> _Task objective_:
For the entries below, return the line holding "[0:01.00-0:02.00]" together with all lines after it, unchanged, and leave every picture out.

> _Exercise material_:
※
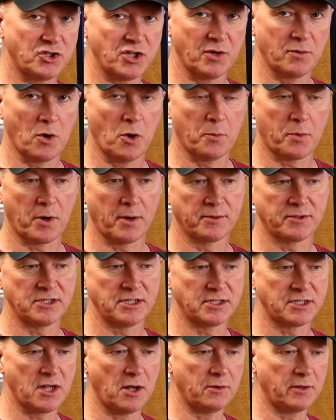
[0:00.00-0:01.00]
and 0
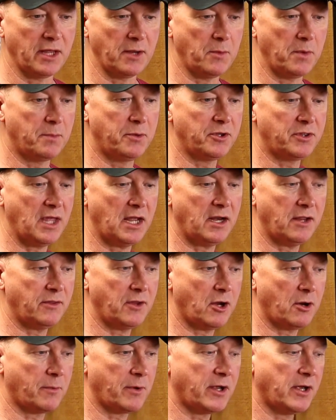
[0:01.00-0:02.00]
purses only. We put that
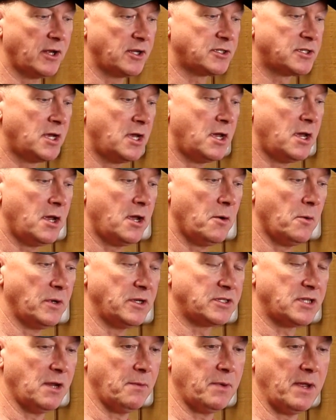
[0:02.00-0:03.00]
in there because
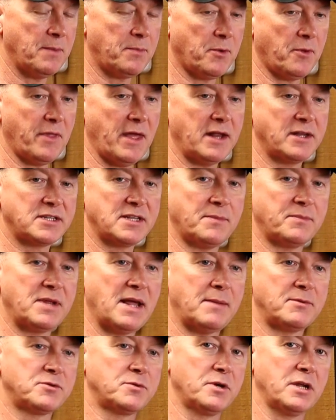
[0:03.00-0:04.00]
we see people that
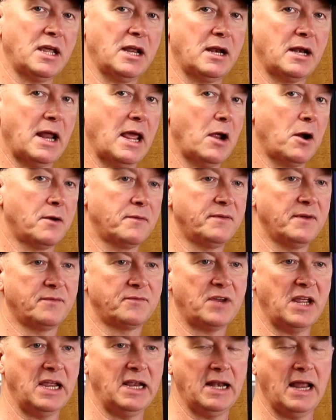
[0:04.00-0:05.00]
sometimes want to get an
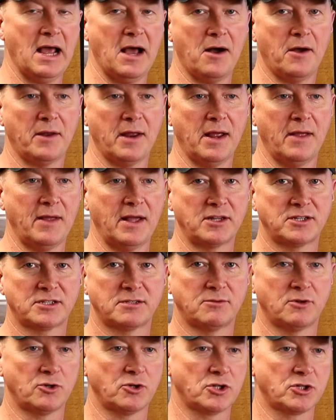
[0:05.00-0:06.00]
AR-15 out, and
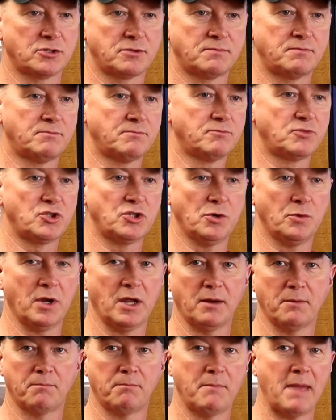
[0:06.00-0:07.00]
they're just
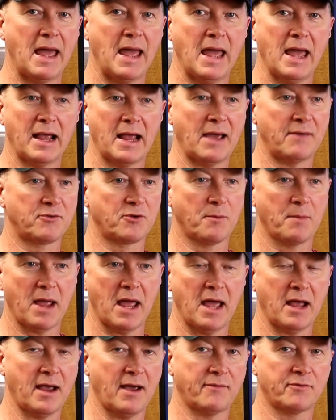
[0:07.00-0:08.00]
shooting mag after
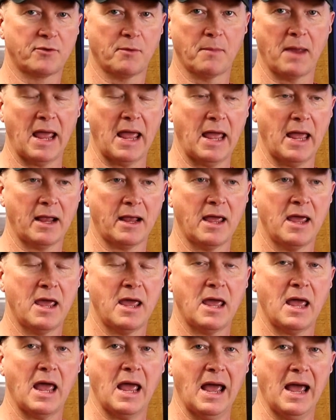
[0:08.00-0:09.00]
mag after mag
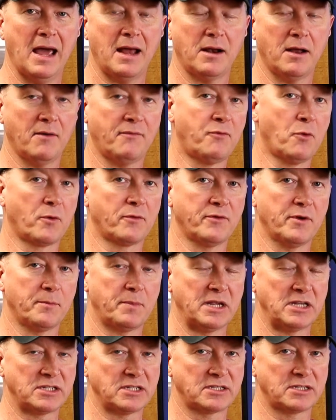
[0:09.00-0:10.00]
at a
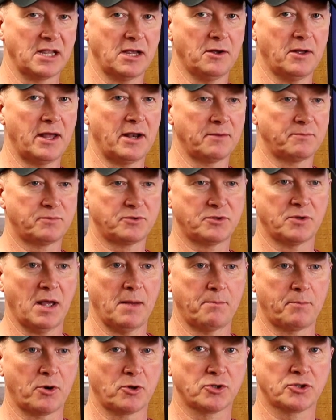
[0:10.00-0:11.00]
4-foot piece of steel.
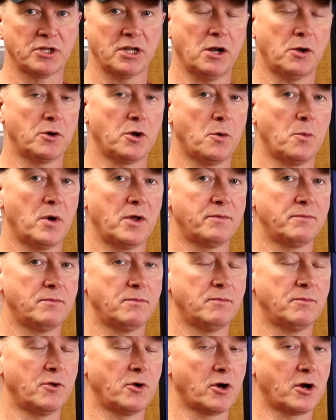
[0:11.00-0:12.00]
I personally don't know
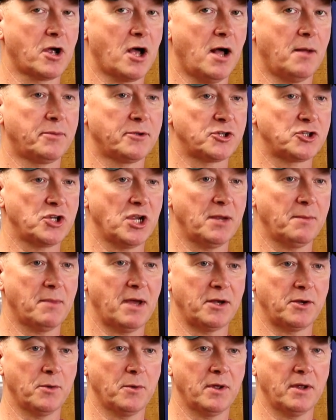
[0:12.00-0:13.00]
what they're accomplishing
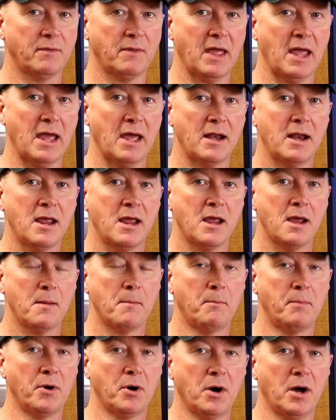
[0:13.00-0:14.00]
by doing that,
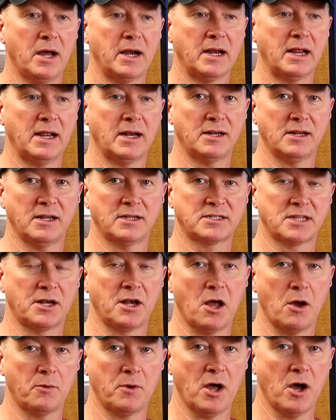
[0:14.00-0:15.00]
but it is a
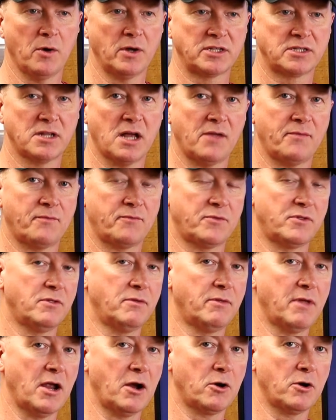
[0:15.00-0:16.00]
no-no. It's not
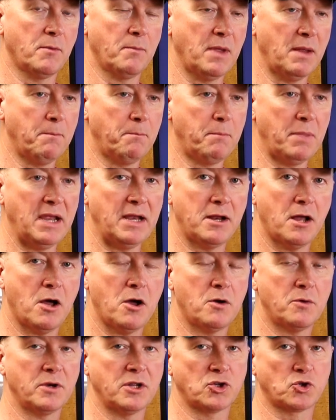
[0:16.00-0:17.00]
there to be beat
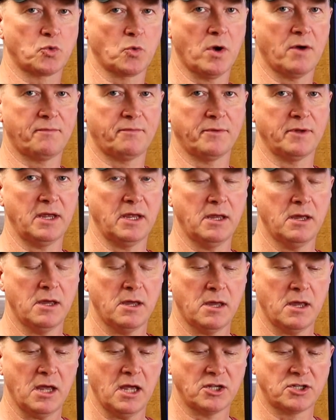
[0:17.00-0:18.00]
on. It's
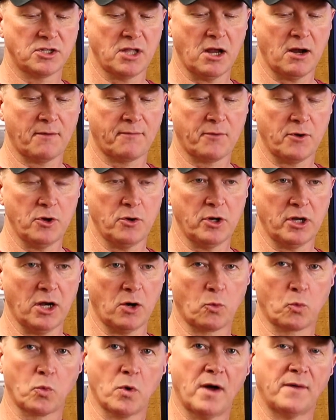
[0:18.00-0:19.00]
there for you to
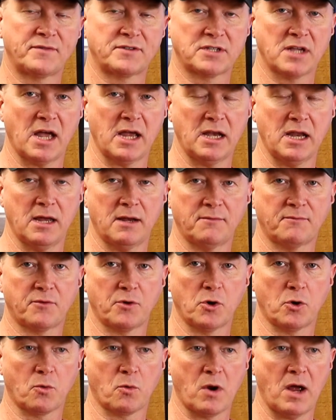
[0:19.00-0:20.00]
get a rough sight in
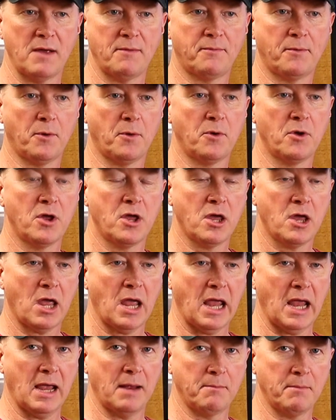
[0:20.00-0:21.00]
for your rifle
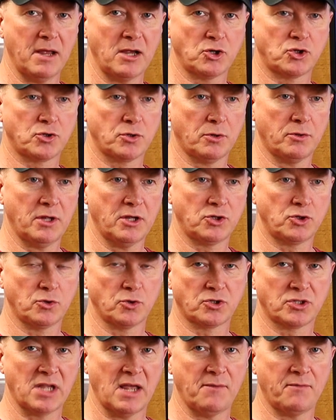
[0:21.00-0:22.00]
and make sure that
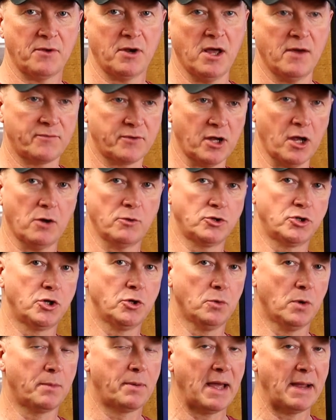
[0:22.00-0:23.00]
you're safe enough to go
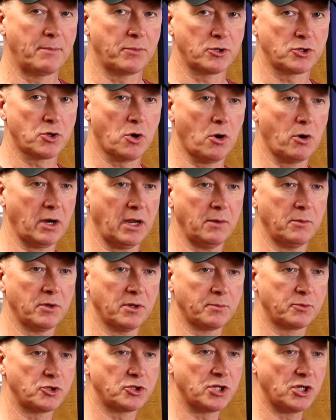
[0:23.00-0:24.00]
to a paper target
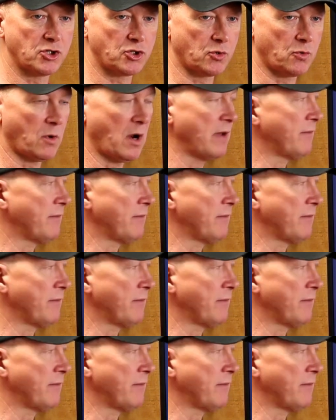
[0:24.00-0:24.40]
with a precision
※
> _Reply_:
[0:01.00-0:02.00]
purses only. We put that
[0:02.00-0:03.00]
in there because
[0:03.00-0:04.00]
we see people that
[0:04.00-0:05.00]
sometimes want to get an
[0:05.00-0:06.00]
AR-15 out, and
[0:06.00-0:07.00]
they're just
[0:07.00-0:08.00]
shooting mag after
[0:08.00-0:09.00]
mag after mag
[0:09.00-0:10.00]
at a
[0:10.00-0:11.00]
4-foot piece of steel.
[0:11.00-0:12.00]
I personally don't know
[0:12.00-0:13.00]
what they're accomplishing
[0:13.00-0:14.00]
by doing that,
[0:14.00-0:15.00]
but it is a
[0:15.00-0:16.00]
no-no. It's not
[0:16.00-0:17.00]
there to be beat
[0:17.00-0:18.00]
on. It's
[0:18.00-0:19.00]
there for you to
[0:19.00-0:20.00]
get a rough sight in
[0:20.00-0:21.00]
for your rifle
[0:21.00-0:22.00]
and make sure that
[0:22.00-0:23.00]
you're safe enough to go
[0:23.00-0:24.00]
to a paper target
[0:24.00-0:24.40]
with a precision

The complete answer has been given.